╭──

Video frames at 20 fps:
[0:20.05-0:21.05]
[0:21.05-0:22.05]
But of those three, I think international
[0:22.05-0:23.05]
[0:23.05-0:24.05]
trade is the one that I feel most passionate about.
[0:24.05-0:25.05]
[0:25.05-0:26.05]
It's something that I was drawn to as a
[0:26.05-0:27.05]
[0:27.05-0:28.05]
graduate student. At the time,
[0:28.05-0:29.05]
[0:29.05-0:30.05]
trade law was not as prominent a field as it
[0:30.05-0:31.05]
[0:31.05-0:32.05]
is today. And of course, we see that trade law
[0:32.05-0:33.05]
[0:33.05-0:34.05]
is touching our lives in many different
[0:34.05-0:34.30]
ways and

╰──
╭──

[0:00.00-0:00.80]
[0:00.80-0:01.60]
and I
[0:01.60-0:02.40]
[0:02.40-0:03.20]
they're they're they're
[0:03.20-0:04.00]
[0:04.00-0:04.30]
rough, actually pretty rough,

╰──
╭──

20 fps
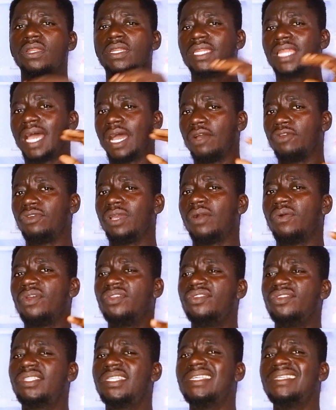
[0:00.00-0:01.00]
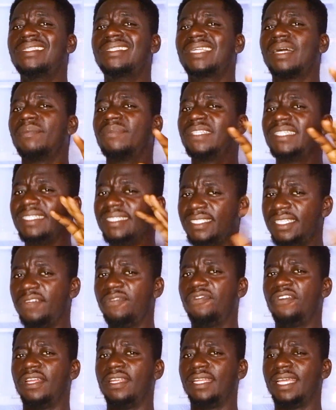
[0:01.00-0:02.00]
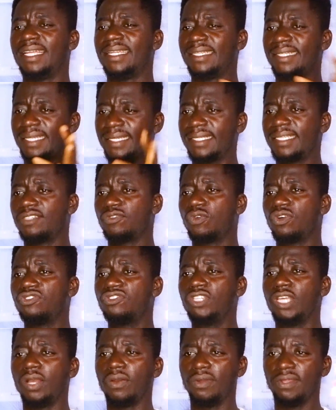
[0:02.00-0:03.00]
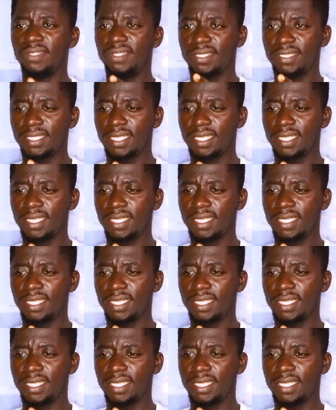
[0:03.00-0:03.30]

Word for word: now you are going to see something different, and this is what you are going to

╰──

## EXERCISE DETAILS
Using the records above, restate word for word the lines from the one with "[0:21.05-0:22.05]" through the one with "[0:32.05-0:33.05]", both included.

## RESULT FOR THIS EXERCISE
[0:21.05-0:22.05]
But of those three, I think international
[0:22.05-0:23.05]
[0:23.05-0:24.05]
trade is the one that I feel most passionate about.
[0:24.05-0:25.05]
[0:25.05-0:26.05]
It's something that I was drawn to as a
[0:26.05-0:27.05]
[0:27.05-0:28.05]
graduate student. At the time,
[0:28.05-0:29.05]
[0:29.05-0:30.05]
trade law was not as prominent a field as it
[0:30.05-0:31.05]
[0:31.05-0:32.05]
is today. And of course, we see that trade law
[0:32.05-0:33.05]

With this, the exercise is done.